TASK STATEMENT: Every entry that follows must be written out exactly, apart from its pictures.

DATA SECTION:
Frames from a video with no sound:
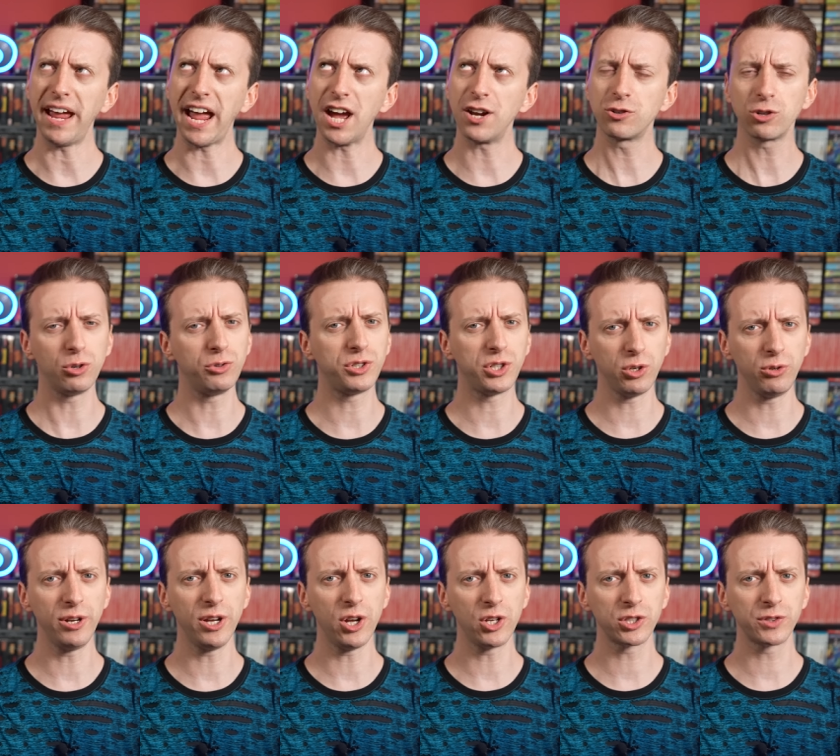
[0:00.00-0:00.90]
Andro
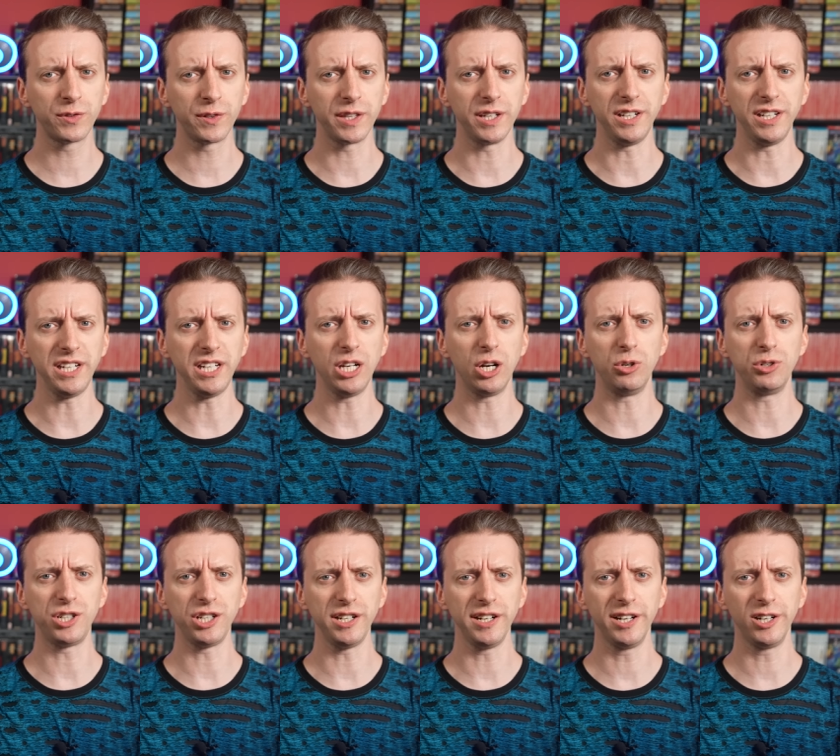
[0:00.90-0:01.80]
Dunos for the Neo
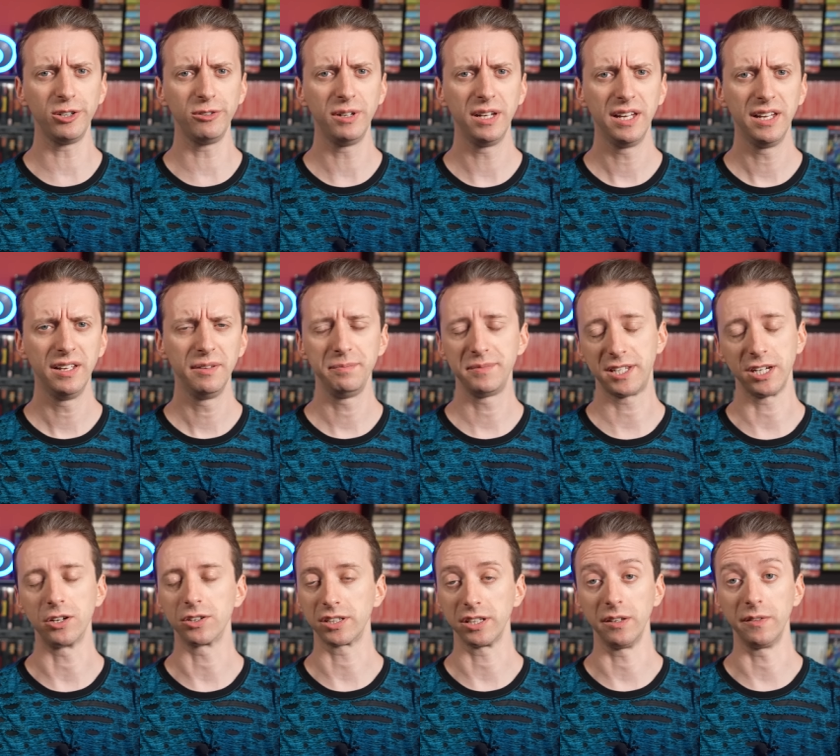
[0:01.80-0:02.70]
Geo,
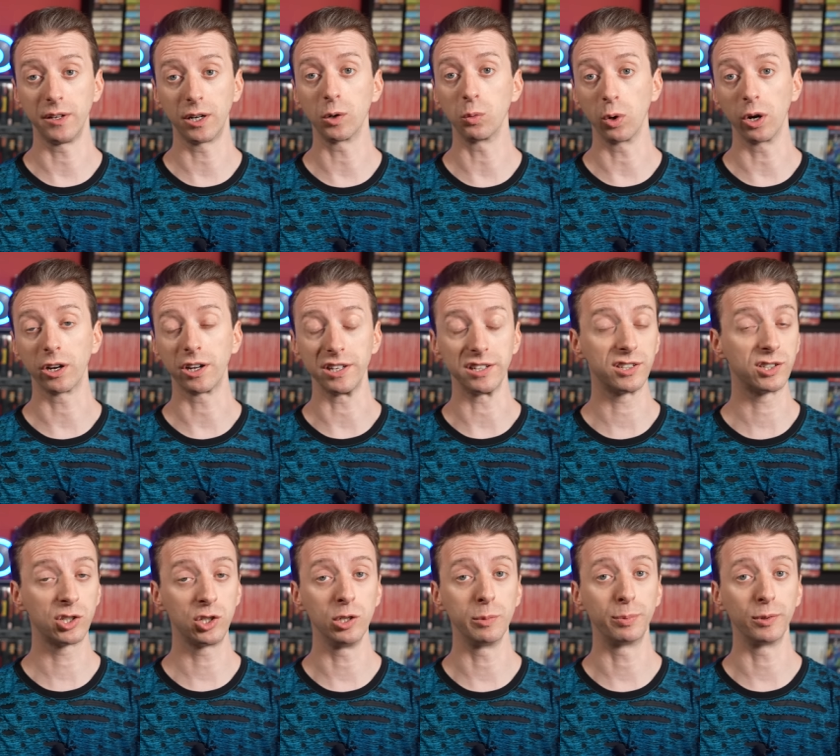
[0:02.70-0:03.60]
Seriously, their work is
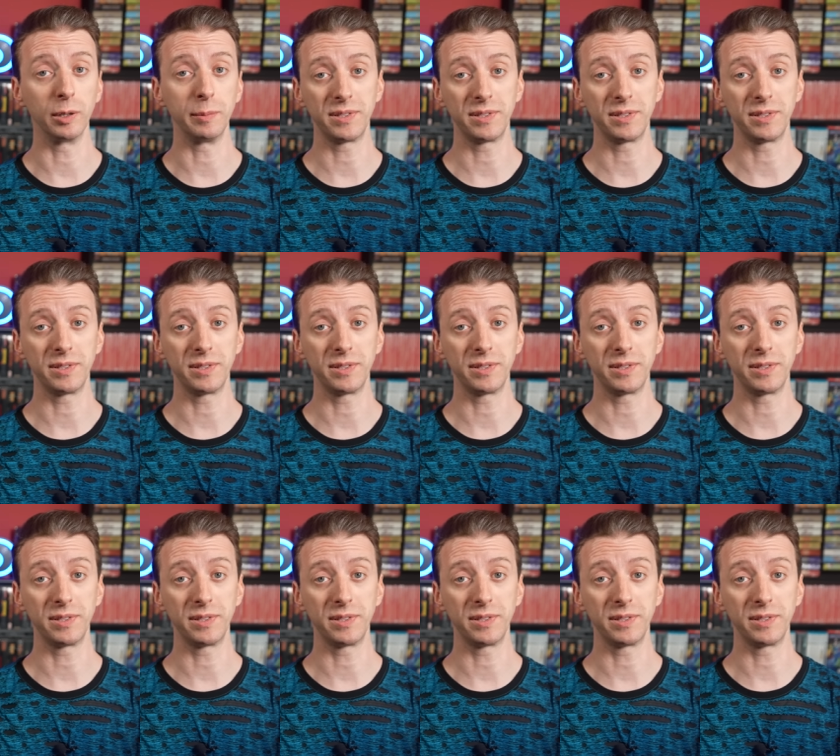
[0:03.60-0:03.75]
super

EXPECTED OUTPUT:
Frames from a video with no sound:
[0:00.00-0:00.90]
Andro
[0:00.90-0:01.80]
Dunos for the Neo
[0:01.80-0:02.70]
Geo,
[0:02.70-0:03.60]
Seriously, their work is
[0:03.60-0:03.75]
super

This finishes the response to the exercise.